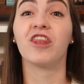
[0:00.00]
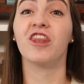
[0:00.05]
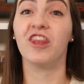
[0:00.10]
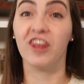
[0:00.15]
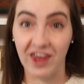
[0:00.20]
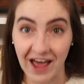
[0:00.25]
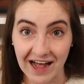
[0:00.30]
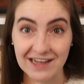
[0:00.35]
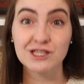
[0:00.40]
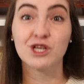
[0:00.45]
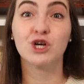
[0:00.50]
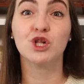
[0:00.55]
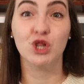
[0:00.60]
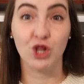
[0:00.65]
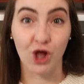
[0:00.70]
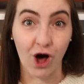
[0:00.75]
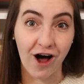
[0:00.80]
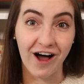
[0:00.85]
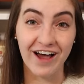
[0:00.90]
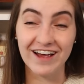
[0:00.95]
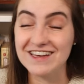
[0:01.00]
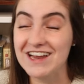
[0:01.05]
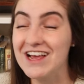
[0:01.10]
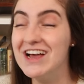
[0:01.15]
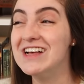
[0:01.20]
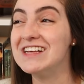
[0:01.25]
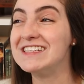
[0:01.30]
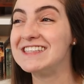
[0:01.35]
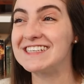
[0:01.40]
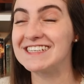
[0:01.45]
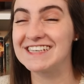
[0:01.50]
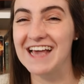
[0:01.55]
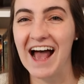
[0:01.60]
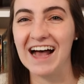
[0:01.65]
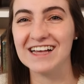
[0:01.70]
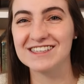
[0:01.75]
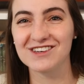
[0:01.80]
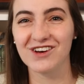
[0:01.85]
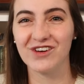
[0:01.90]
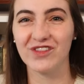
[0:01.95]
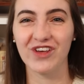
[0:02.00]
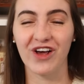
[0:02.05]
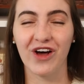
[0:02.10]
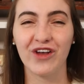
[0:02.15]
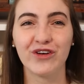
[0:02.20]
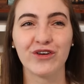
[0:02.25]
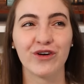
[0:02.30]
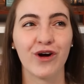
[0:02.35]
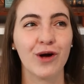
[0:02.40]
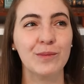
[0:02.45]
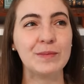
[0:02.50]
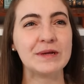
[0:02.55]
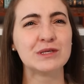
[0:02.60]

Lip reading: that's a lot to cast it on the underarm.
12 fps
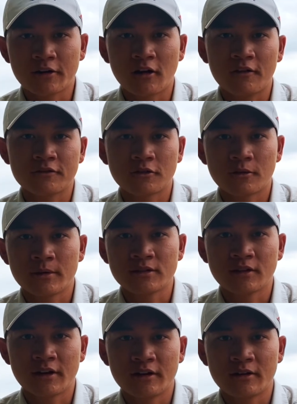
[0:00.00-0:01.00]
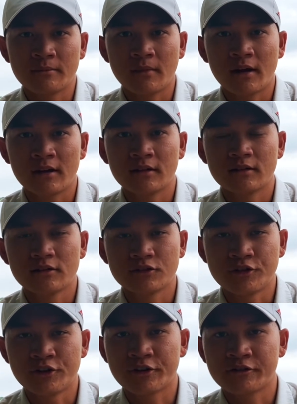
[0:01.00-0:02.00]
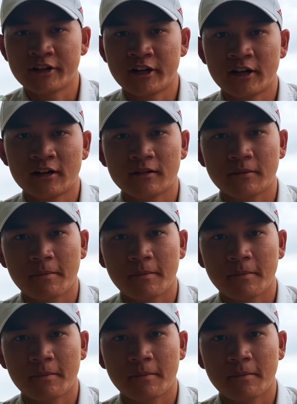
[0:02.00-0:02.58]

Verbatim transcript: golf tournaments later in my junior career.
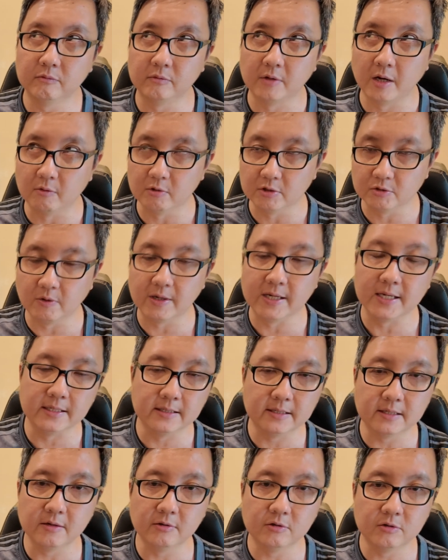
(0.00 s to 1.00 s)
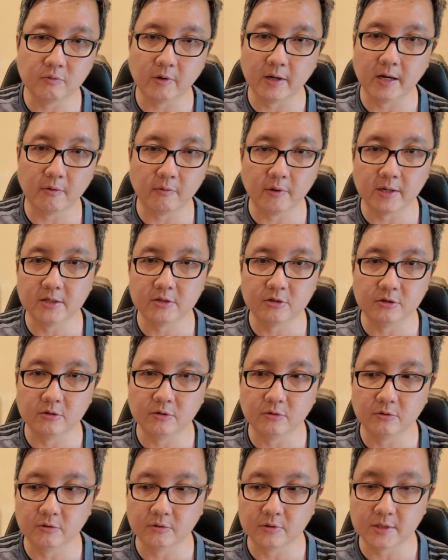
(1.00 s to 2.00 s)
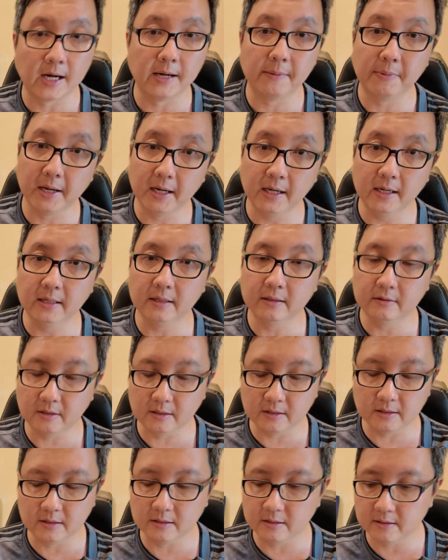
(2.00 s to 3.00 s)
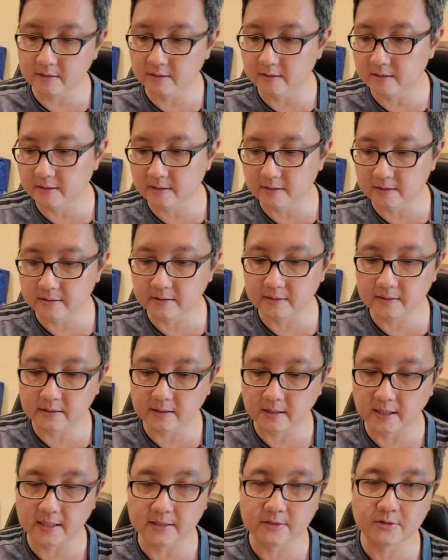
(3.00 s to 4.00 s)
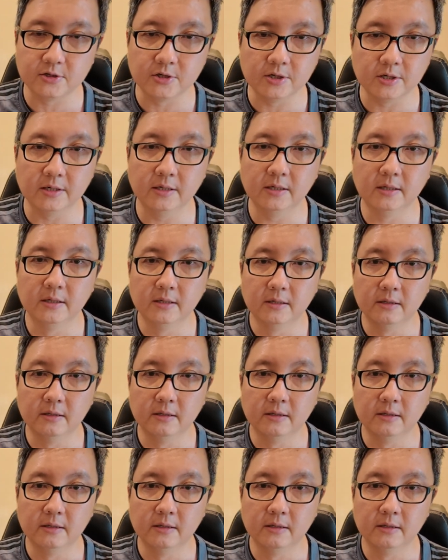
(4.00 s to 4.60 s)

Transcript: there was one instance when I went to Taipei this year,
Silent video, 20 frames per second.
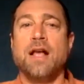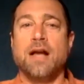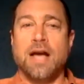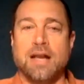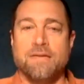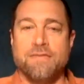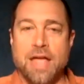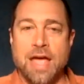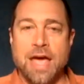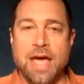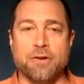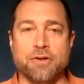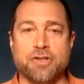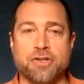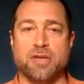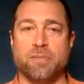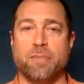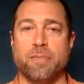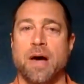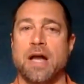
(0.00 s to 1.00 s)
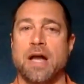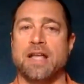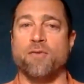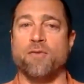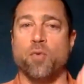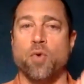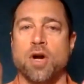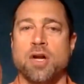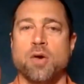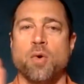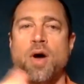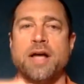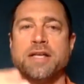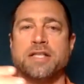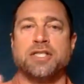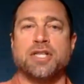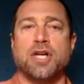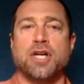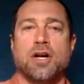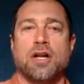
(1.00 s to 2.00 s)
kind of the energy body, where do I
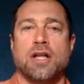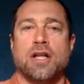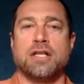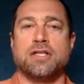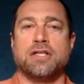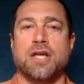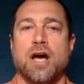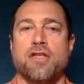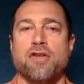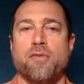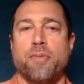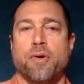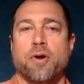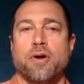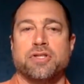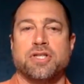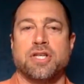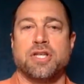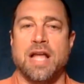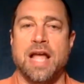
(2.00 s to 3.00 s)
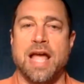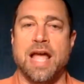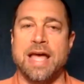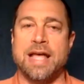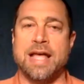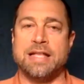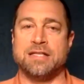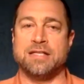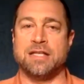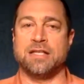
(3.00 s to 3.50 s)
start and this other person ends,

· · · · ·

Repeat the data word for word. Images are not part of the copy.

[0:00.00]
[0:00.05]
[0:00.10]
[0:00.15]
[0:00.20]
[0:00.25]
[0:00.30]
[0:00.35]
[0:00.40]
[0:00.45]
[0:00.50]
[0:00.55]
[0:00.60]
[0:00.65]
[0:00.70]
[0:00.75]
[0:00.80]
[0:00.85]
[0:00.90]
[0:00.95]
[0:01.00]
[0:01.05]
[0:01.10]
[0:01.15]
[0:01.20]
[0:01.25]
[0:01.30]
[0:01.35]
[0:01.40]
[0:01.45]
[0:01.50]
[0:01.55]
[0:01.60]
[0:01.65]
[0:01.70]
[0:01.75]
[0:01.80]
[0:01.85]
[0:01.90]
[0:01.95]
[0:02.00]
[0:02.05]
[0:02.10]
[0:02.15]
[0:02.20]
[0:02.25]
[0:02.30]
[0:02.35]
[0:02.40]
[0:02.45]
[0:02.50]
[0:02.55]
[0:02.60]

Lip reading: that's a lot to cast it on the underarm.
12 fps
[0:00.00-0:01.00]
[0:01.00-0:02.00]
[0:02.00-0:02.58]

Verbatim transcript: golf tournaments later in my junior career.
(0.00 s to 1.00 s)
(1.00 s to 2.00 s)
(2.00 s to 3.00 s)
(3.00 s to 4.00 s)
(4.00 s to 4.60 s)

Transcript: there was one instance when I went to Taipei this year,
Silent video, 20 frames per second.
(0.00 s to 1.00 s)
(1.00 s to 2.00 s)
kind of the energy body, where do I
(2.00 s to 3.00 s)
(3.00 s to 3.50 s)
start and this other person ends,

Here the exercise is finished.